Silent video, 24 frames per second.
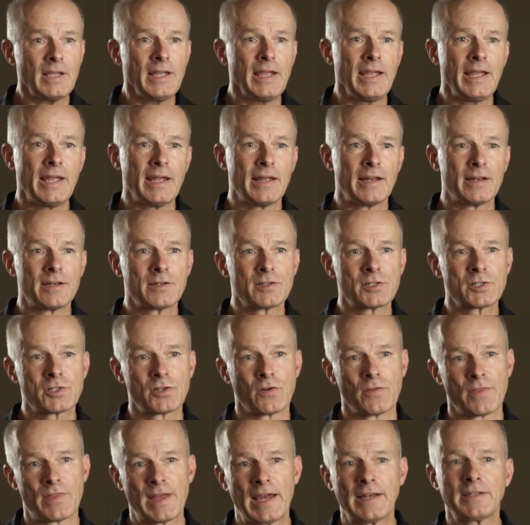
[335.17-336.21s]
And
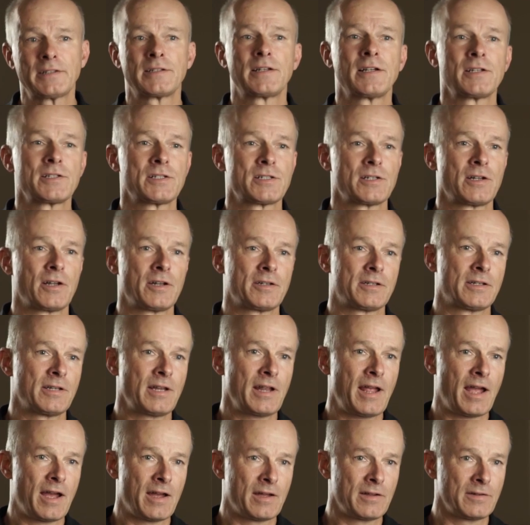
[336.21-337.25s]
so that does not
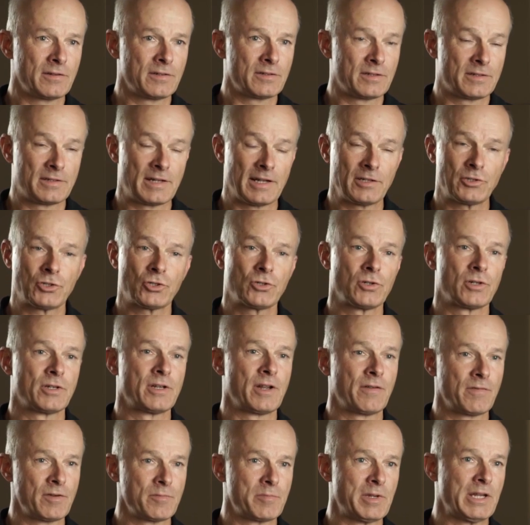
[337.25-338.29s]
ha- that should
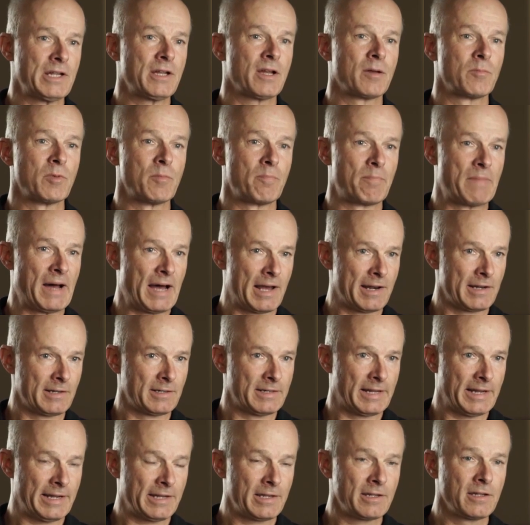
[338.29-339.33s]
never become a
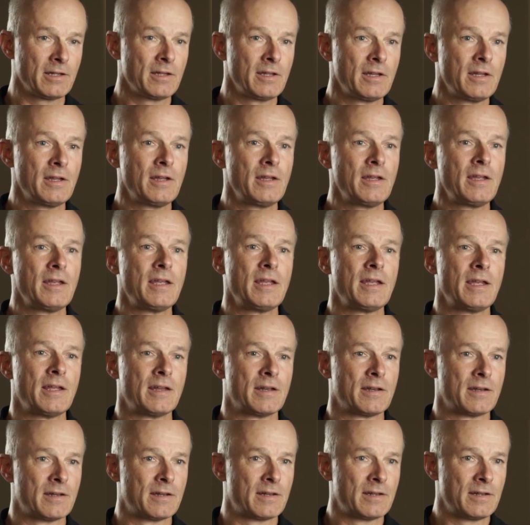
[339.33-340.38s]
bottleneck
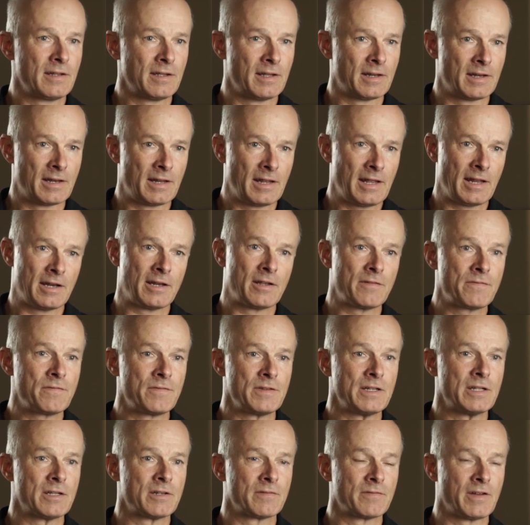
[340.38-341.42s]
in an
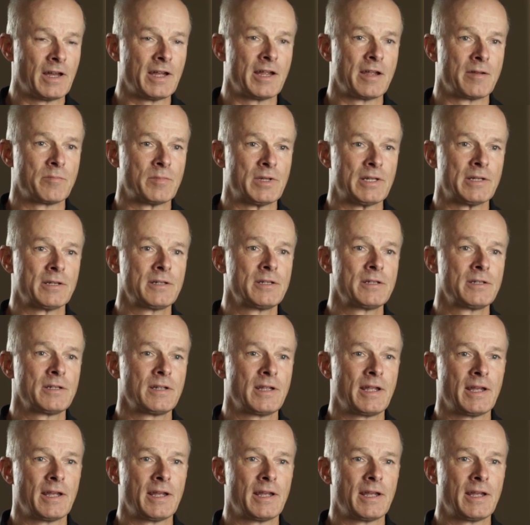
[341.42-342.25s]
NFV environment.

#### Work task
With the pictures excluded, the line containing "[337.25-338.29s]" and every line after it through the end of the data above are to be transcribed exactly, and nothing more.

#### Answer area
[337.25-338.29s]
ha- that should
[338.29-339.33s]
never become a
[339.33-340.38s]
bottleneck
[340.38-341.42s]
in an
[341.42-342.25s]
NFV environment.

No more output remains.